As Beckett scooted, Ceccarelli crawled up to the Coopers’ porch where Liz Cooper stood. The heat was intense and Beckett feared it would set the house on fire. Ron Cooper had run up the driveway to open the couple’s gate for first responders. He returned to extinguish what he could with a garden hose.

Inside the house

“I kind of feel bad in the retrospect, but I helped myself to that house,” Beckett said. “I just kept going right into the house, pulled myself through the door jamb, and then went to the next wall where I could sit up.”

Exhausted, Beckett asked Liz Cooper, who was 76 at the time, to pull Ceccarelli into the house.

“I said, ‘Give me your hand.’ And he was on his side already and had his arm extended,” she said. “I grabbed it, and he must have helped in some way, because I got him in this house really fast.”

Once the door was closed, Beckett asked for a glass of water. Cooper, the consummate hostess, asked him if he wanted ice in it.

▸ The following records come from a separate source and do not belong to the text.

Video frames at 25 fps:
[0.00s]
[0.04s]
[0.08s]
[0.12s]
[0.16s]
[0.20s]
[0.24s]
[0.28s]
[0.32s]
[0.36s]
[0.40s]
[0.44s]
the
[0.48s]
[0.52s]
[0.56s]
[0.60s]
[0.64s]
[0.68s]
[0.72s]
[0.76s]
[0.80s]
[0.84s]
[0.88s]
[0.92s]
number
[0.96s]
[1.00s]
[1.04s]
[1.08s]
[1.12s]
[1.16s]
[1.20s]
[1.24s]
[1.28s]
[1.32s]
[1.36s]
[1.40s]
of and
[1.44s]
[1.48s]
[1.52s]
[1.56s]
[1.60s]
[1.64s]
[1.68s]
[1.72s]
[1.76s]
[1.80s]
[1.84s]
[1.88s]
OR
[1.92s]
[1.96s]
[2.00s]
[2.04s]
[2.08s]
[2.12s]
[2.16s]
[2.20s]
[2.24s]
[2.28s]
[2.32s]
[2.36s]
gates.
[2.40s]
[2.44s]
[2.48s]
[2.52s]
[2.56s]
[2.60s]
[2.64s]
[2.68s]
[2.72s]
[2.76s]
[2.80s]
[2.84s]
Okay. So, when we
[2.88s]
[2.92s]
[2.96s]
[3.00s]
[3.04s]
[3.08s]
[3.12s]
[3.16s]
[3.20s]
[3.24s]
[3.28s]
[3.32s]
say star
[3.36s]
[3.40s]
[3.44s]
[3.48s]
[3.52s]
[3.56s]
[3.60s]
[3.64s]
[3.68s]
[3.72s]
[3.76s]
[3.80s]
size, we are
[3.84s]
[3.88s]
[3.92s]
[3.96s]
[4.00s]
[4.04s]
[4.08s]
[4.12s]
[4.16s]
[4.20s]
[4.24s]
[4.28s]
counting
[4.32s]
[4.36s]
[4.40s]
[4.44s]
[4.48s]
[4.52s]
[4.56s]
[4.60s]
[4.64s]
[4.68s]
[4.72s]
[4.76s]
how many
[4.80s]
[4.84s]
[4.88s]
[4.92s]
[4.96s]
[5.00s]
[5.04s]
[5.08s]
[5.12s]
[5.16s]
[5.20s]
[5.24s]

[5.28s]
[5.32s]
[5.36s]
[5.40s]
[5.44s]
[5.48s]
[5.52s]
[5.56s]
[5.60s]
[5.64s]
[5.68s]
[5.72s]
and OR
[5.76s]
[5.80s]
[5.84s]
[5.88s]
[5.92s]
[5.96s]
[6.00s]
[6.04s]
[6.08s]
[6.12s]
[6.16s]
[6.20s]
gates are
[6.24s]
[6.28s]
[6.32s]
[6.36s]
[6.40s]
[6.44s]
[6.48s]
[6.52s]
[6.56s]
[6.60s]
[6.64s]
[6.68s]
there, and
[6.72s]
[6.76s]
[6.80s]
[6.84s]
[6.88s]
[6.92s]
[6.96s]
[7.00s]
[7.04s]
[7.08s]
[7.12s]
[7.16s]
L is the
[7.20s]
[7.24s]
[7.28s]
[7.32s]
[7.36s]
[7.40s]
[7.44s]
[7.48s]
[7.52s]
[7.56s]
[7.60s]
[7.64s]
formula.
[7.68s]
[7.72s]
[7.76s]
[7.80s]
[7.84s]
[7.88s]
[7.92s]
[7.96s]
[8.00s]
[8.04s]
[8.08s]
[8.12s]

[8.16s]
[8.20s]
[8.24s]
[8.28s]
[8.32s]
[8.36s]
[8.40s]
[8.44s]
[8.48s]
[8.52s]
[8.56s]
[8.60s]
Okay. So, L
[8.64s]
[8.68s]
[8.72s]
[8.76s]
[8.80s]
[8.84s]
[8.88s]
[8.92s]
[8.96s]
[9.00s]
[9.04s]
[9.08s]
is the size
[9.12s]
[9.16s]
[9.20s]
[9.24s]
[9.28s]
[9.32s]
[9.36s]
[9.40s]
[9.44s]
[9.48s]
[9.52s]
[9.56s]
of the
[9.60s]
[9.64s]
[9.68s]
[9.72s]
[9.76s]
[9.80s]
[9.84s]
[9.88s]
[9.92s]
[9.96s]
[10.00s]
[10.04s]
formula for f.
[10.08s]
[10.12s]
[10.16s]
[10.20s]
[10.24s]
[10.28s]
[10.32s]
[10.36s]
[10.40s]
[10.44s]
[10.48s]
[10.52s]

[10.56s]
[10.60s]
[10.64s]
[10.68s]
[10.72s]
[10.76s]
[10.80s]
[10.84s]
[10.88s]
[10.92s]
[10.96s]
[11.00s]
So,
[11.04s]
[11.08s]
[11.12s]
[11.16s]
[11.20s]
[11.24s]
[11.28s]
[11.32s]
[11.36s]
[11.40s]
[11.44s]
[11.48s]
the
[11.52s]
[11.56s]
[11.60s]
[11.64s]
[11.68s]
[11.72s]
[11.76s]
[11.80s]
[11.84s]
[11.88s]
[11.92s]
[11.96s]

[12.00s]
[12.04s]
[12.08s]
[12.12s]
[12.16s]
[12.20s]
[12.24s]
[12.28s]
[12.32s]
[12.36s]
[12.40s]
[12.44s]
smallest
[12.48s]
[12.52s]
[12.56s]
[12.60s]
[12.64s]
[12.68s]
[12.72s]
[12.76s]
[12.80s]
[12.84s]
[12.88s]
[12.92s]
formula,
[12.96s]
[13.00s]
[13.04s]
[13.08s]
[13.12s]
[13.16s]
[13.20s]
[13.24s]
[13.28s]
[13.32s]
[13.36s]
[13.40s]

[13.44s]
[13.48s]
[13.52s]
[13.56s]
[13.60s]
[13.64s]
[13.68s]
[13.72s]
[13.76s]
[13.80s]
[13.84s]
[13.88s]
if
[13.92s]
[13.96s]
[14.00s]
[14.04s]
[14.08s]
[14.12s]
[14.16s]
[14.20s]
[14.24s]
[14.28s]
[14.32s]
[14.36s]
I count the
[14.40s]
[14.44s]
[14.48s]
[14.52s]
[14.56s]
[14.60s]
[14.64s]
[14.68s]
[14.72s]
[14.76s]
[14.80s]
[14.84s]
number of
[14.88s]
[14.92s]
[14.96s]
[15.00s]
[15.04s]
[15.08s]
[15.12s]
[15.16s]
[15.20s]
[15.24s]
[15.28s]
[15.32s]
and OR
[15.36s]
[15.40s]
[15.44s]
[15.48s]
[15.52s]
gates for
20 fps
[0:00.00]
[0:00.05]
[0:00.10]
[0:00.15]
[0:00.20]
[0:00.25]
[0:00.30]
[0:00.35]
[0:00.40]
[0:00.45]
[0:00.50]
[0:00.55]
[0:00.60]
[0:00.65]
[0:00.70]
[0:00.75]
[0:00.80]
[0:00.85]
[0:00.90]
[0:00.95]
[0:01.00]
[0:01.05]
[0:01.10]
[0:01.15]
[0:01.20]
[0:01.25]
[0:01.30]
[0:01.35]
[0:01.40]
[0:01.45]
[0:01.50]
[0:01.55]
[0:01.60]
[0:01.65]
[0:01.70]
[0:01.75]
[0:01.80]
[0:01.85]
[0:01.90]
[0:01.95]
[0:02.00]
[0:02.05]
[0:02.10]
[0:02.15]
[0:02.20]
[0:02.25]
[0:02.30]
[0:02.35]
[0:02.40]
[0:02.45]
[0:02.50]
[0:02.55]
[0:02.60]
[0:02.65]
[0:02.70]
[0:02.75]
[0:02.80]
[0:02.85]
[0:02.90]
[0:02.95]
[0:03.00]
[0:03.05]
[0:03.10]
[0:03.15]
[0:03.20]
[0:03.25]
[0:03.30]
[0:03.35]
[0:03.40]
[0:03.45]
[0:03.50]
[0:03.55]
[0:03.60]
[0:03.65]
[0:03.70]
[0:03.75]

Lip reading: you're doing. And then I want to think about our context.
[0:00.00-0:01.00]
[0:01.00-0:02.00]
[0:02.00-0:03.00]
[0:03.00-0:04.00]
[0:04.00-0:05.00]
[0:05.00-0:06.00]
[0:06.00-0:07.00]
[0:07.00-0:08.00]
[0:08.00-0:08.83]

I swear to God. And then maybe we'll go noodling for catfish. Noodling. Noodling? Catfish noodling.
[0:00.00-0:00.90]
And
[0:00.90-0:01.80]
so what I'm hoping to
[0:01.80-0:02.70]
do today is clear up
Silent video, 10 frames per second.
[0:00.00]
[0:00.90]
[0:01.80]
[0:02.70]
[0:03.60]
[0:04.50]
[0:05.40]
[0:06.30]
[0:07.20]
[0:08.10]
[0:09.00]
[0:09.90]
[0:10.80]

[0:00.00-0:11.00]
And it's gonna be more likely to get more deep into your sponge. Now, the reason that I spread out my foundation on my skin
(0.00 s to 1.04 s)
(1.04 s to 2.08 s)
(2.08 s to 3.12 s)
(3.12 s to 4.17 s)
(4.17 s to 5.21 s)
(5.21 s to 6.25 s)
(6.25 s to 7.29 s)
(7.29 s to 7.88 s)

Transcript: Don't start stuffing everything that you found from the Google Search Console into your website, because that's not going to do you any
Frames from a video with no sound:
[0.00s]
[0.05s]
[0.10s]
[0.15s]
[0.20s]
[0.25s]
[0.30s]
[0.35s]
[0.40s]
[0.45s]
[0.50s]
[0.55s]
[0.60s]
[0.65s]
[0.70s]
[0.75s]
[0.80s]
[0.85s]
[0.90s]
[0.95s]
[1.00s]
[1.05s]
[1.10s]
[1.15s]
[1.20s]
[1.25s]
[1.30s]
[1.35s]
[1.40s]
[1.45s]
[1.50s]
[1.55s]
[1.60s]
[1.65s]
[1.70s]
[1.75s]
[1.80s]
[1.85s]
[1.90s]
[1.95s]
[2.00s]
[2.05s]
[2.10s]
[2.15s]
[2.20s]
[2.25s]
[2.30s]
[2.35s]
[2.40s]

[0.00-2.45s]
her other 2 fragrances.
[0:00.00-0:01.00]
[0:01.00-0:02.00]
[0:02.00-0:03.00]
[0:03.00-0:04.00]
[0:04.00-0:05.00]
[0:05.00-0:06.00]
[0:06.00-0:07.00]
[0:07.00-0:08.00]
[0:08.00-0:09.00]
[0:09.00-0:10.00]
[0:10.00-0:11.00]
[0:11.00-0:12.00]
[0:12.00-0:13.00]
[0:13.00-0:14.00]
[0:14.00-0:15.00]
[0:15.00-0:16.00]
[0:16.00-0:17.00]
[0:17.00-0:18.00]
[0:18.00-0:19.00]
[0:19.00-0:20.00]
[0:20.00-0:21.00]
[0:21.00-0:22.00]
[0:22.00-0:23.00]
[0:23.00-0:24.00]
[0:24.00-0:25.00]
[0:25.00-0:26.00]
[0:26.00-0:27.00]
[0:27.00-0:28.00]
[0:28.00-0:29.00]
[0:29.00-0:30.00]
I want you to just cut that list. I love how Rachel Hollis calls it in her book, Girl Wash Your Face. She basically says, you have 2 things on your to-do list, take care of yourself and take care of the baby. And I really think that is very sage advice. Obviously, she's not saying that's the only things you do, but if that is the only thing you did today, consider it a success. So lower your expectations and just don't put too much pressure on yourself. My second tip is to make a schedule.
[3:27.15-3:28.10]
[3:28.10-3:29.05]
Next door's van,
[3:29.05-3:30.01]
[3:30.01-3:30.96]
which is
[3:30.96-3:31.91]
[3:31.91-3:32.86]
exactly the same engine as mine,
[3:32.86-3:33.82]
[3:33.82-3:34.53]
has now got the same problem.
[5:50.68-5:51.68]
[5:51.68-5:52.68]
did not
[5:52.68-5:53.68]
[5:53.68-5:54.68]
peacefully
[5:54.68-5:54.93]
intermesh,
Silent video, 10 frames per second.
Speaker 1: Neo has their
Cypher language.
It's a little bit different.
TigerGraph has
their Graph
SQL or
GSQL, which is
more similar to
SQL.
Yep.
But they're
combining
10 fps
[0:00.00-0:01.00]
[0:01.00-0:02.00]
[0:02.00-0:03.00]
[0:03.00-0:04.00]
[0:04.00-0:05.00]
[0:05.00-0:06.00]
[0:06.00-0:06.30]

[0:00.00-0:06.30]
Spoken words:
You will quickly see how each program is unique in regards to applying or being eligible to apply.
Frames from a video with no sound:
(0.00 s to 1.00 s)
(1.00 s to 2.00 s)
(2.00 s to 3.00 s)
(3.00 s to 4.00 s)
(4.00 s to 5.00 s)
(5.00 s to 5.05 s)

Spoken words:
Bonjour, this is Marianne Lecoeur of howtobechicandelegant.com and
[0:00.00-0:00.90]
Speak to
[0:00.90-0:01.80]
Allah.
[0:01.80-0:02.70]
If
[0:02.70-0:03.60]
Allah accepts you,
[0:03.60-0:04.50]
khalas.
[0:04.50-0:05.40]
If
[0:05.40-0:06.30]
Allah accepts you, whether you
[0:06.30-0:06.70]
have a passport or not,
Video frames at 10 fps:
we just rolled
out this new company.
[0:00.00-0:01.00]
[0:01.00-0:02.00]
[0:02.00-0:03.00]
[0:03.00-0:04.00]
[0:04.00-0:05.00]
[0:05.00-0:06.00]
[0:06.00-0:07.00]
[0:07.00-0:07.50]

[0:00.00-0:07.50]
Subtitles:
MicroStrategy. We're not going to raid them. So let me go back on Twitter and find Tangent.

“And then I realized how dumb it was,” she said. “If you’re entertaining people, you ask these things. And he said, ‘No, just water.’”

When she returned, she noticed Ceccarelli’s pants were still on fire. She quickly wetted a towel and threw it on him.

Using Cooper’s phone, Beckett took selfies of himself and called his wife Sheila to tell her about the crash. He sent her the pictures.

Almost immediately, Ceccarelli began apologizing to Beckett.

“I said, ‘Mark, it’s OK. You’re forgiven. You didn’t do anything wrong. Accidents happen.’ Then he went quiet for a while,” Beckett said.

Recovery

Ceccarelli was airlifted from near the scene to Harborview Medical Center in Seattle, and Beckett was taken to St. Joseph Medical Center in Tacoma.

“I don’t think I came really out of the fog, until about my third or fourth day (at Harborview),” Ceccarelli said. “I woke up and went, what the hell. What have I gotten myself into?”

Ceccarelli’s left leg took the majority of the burns and doctors told him it was unlikely that it could be saved. Then, 10 days into his stay, he suffered a heart attack.

“I didn’t even know I had heart disease,” he said.

The heart attack postponed the amputation until June 6 when surgeons removed the badly burned and broken leg. He was released July 14.

Beckett spent three weeks in St. Joseph. He had a plate, rods and their associated screws put into his leg and a skin graft to close the wound.

It was his first time in a hospital, he said, and the experience left him educated and in awe of nurses and doctors.

“To see the love and the care that doctors and nurses give of themselves, it blew me away,” he said.

For the first several months, Beckett used a wheelchair. It took him a year to fully recover.

Love anew

Before the crash, Ceccarelli had met a woman in Indiana online. She found out about the crash while watching TV news at her Midwest home.

“Sometimes I would ask her, ‘Why didn’t you flee?’ and she just basically said, ‘Because I fell in love with you and who you are.’”

The couple were married Feb. 29 and now make their home in Fort Wayne, Indiana. Ceccarelli has learned how to use a prosthetic leg. His grandchildren want him to wear a peg leg so he can dress as a pirate for Halloween.

He returns to his Lake Steilacoom home for business or family reasons. He intends on leaving it to his children. He never misses a chance to visit Beckett.

“Until it happens to you, you don’t have an appreciation for just how precious life is,” Ceccarelli said. “You really find out who your friends are.”

Chief among those is Beckett.

“For the first year, Mark literally called me every day to thank me for saving his life,” Beckett said.

Ceccarelli is unapologetic for the gratitude he showers on the younger man.

“I’m in this airplane crash, and he comes back, crawls through burning fuel to pull me out,” Ceccarelli said. “How many of your friends do you think would do that?”